Real rural revitalization cannot operate on emergency-room thinking. It requires patient capital. Long-term partnership. Continued belief in the people already doing the work on the ground. And that sustainability is not only financial. It is cultural sustainability. Civic sustainability. Human sustainability.
Because when you invest consistently in creativity, education, public spaces, and local leadership, communities begin building futures that can sustain themselves generation after generation.”
This is not theory.
This is lived experience.
And it leads to a simple truth:
Rural communities are not waiting to be transformed. They are already transforming while being asked to prove that transformation is happening.
Here in Eastern Kentucky, resources have been extracted for generations. Coal severance funds helped build arenas, stadiums, and attractions elsewhere built on the labor of coal miners from right here in this region while communities like ours continue to fight for the same chance to ensure the next generation has something better than what came before. And doing so in combat to the constant draining of our young people, and the constant push towards acceptance that these larger cities and places that our resources built, are better than remaining at home in the mountains. And still, our people continue to carry what they must. Food on the table. Gas in the car. Clothes on their backs. There is no excess capacity in the system to also carry the full weight of institutional rebuilding alone.
We cannot do this in isolation.
And yet too often, the investment that does trickle in is short-term, conditional, or buried in layers of paperwork that assume capacity already exists to absorb it without strain. We do not need more barriers disguised as accountability. We do not need proximity based funding decisions or systems that reward visibility over need. We need trust. We need long-term partners willing to stand beside the work, not above it. We need investment that stays long enough to become structure. Because if you want transformation that lasts, you have to remain long enough for it to take root.

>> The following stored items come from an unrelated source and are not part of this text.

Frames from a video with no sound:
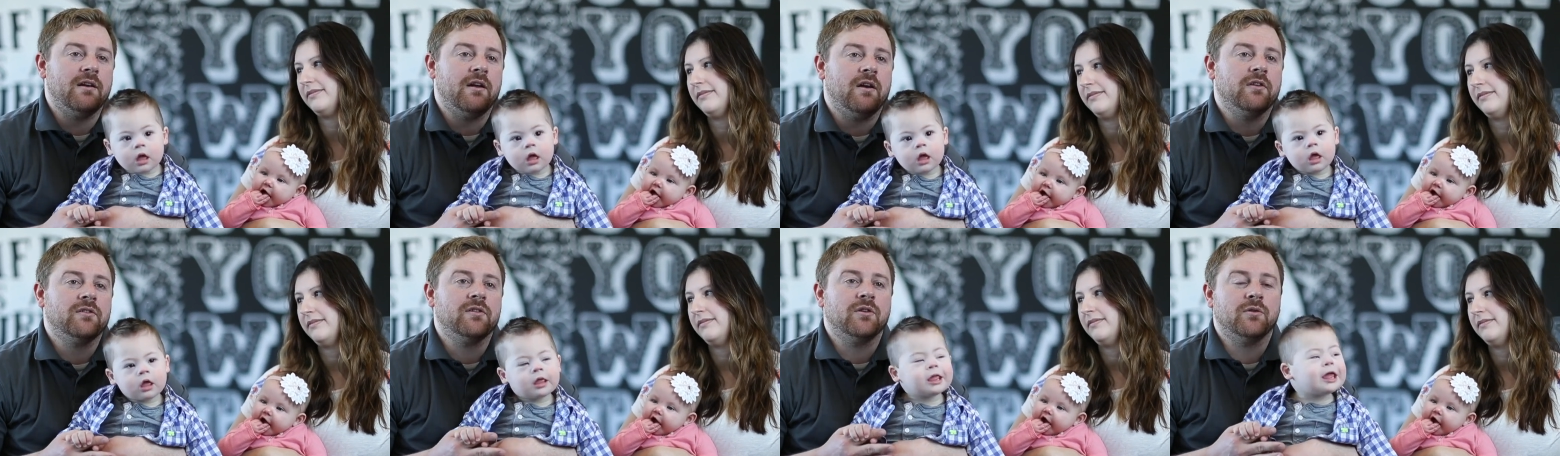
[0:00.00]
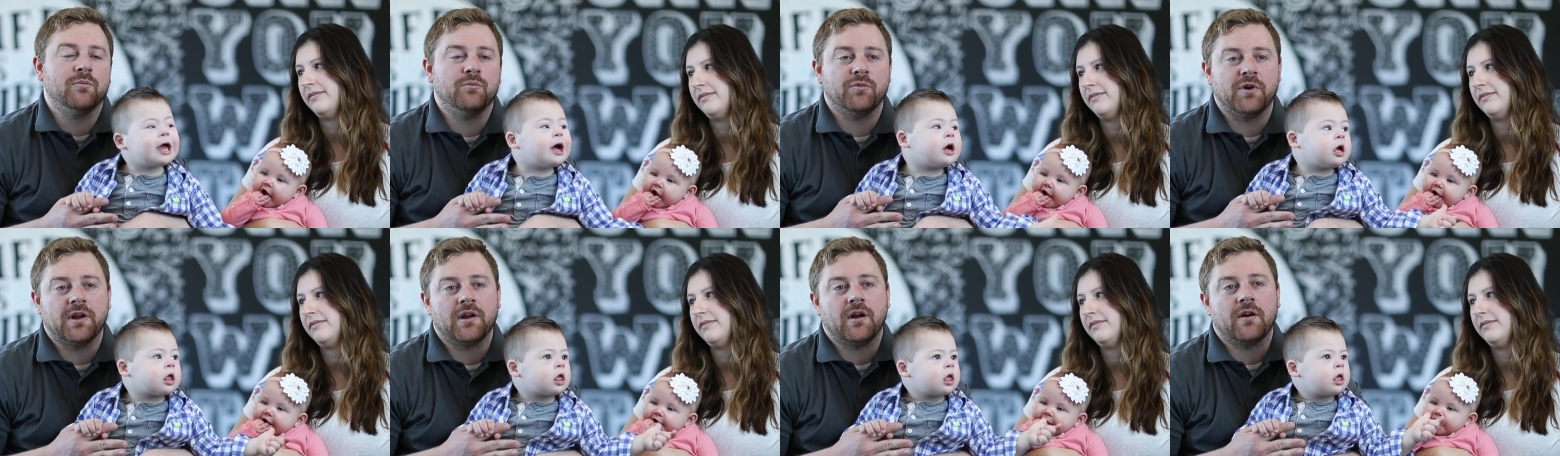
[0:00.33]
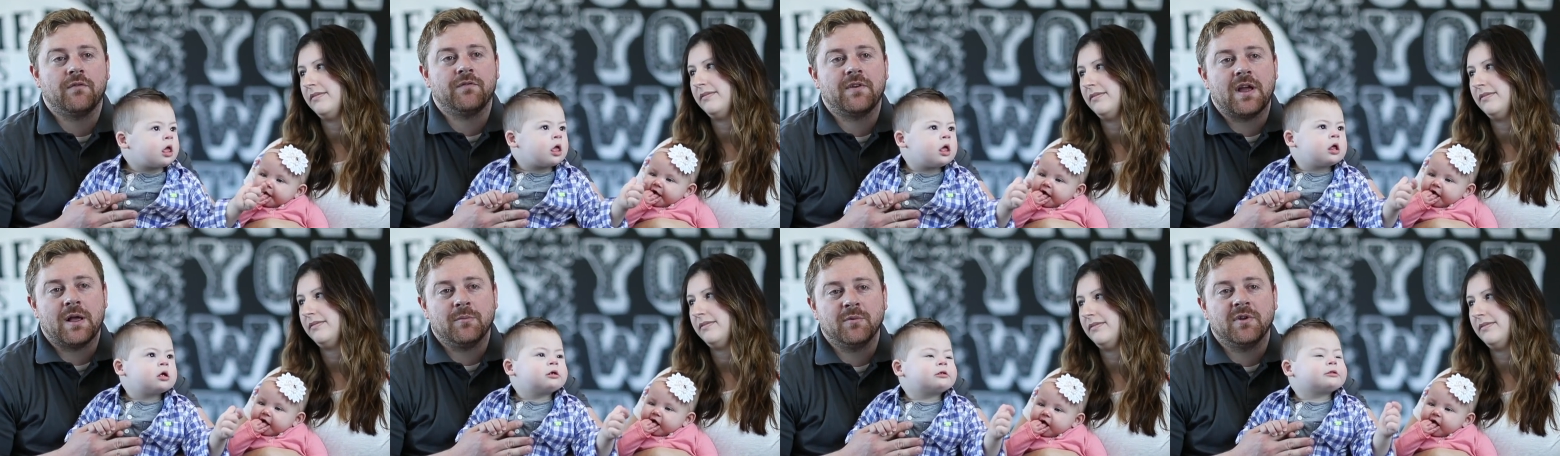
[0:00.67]
Speaker 1: and also bring
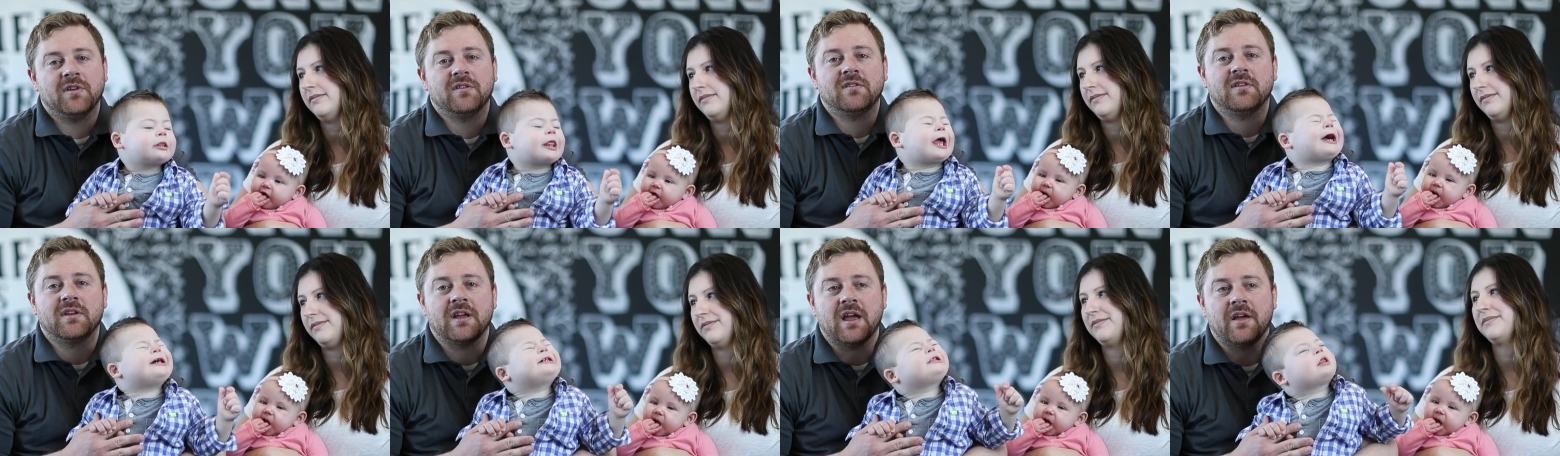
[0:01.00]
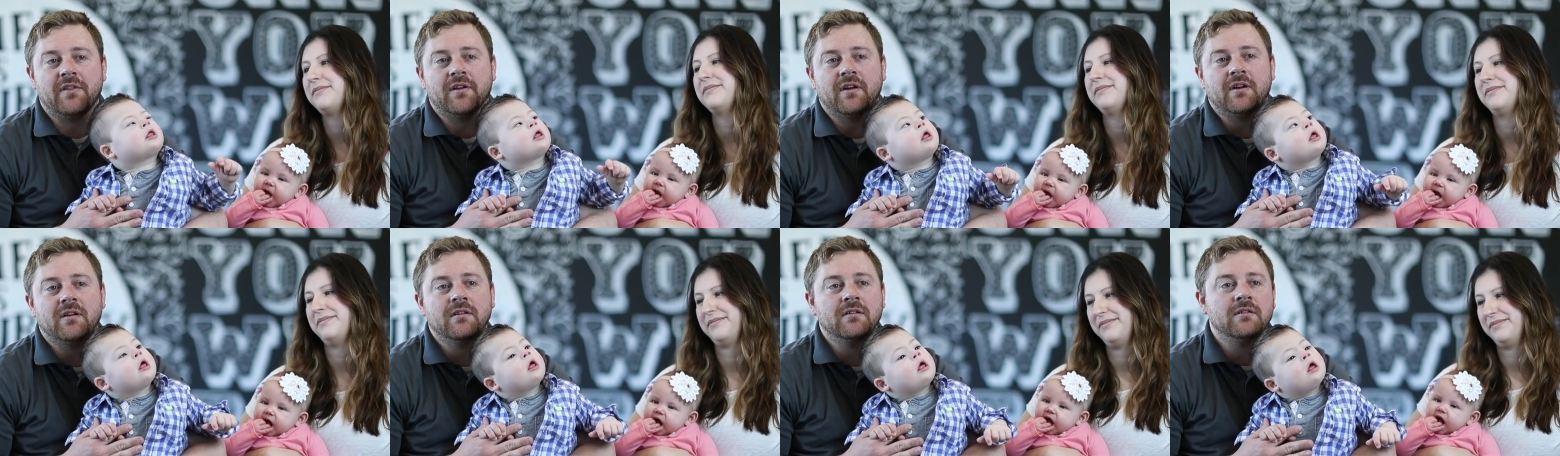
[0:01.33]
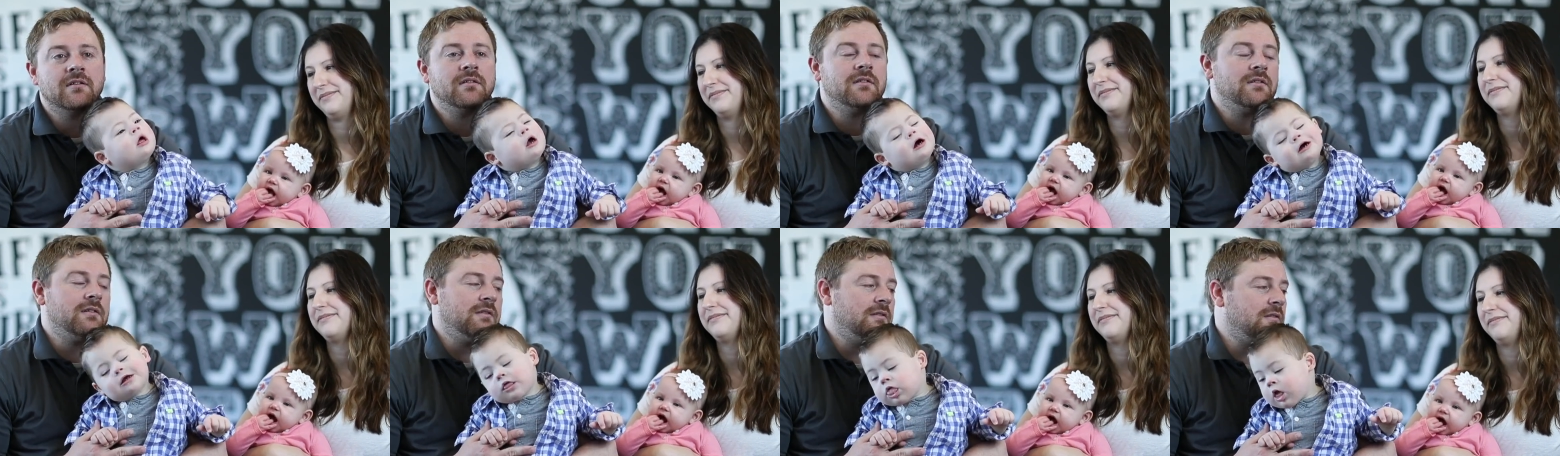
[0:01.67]
our families together
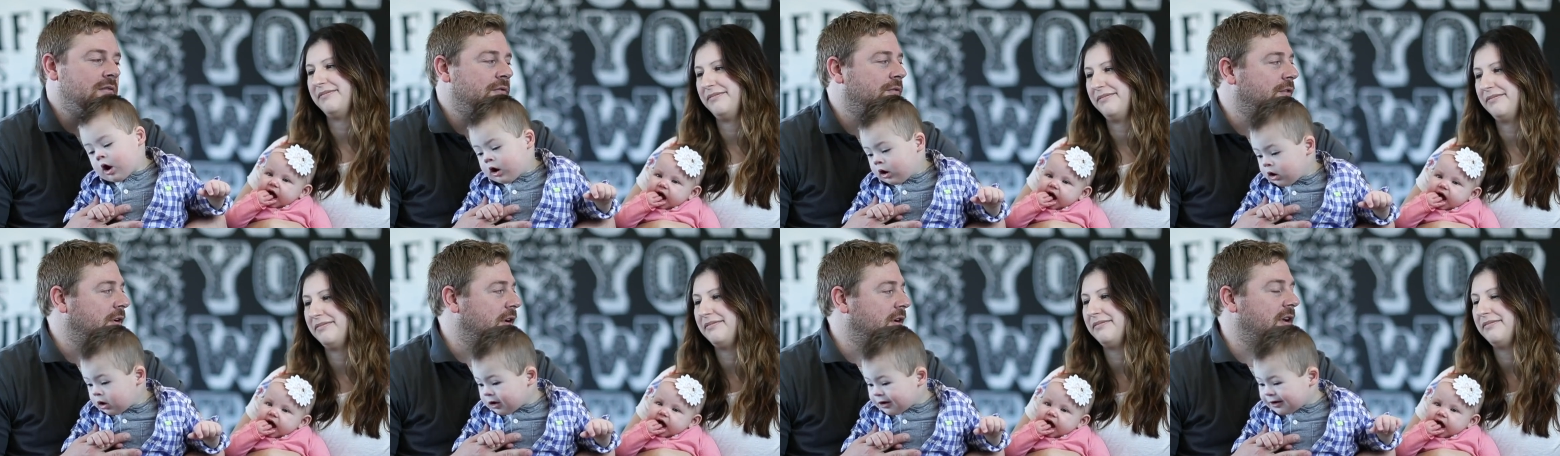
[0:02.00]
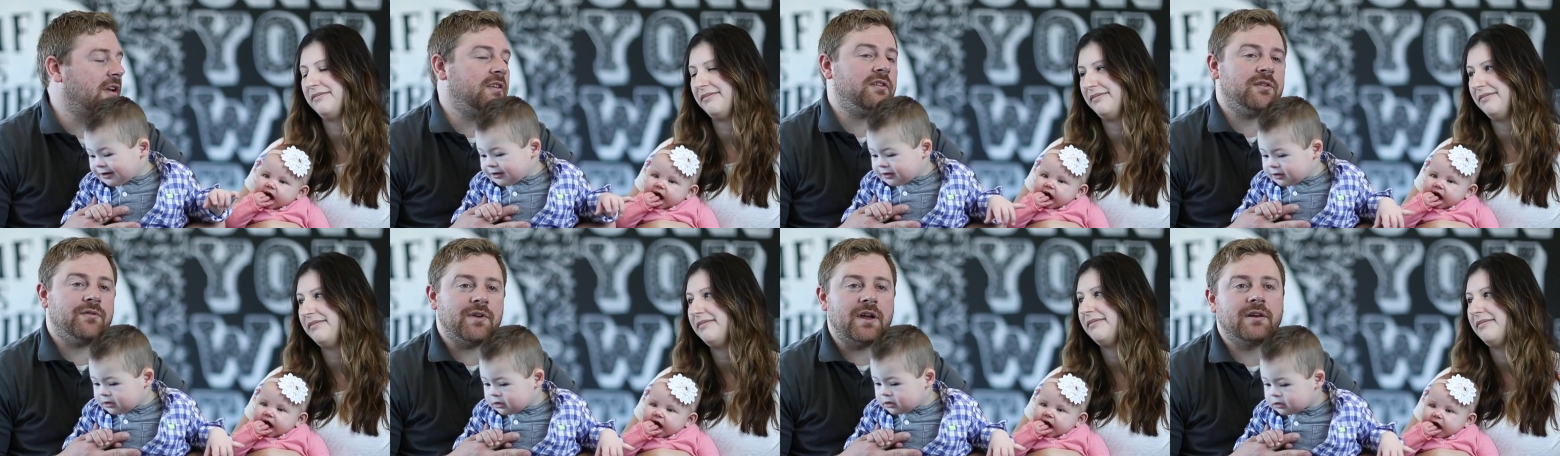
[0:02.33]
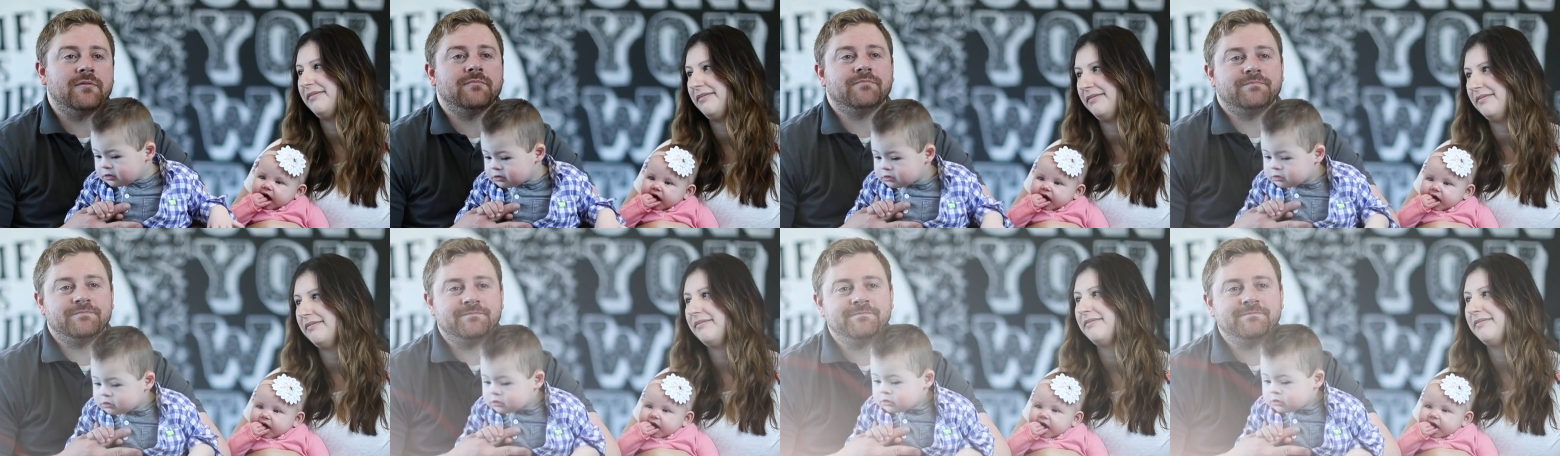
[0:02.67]
for a nice event.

I think about that morning again.
The tarp. The cold air. Bailey and I standing across the street, talking about what might be possible. At the time, we thought we were imagining a future. But we were not imagining it. We were already inside it. It just hadn’t been recognized yet. And that is still true. We are not behind. We are unrecognized. We are still building. And we deserve it.
The only question left is whether you will recognize it in time to be a part of it.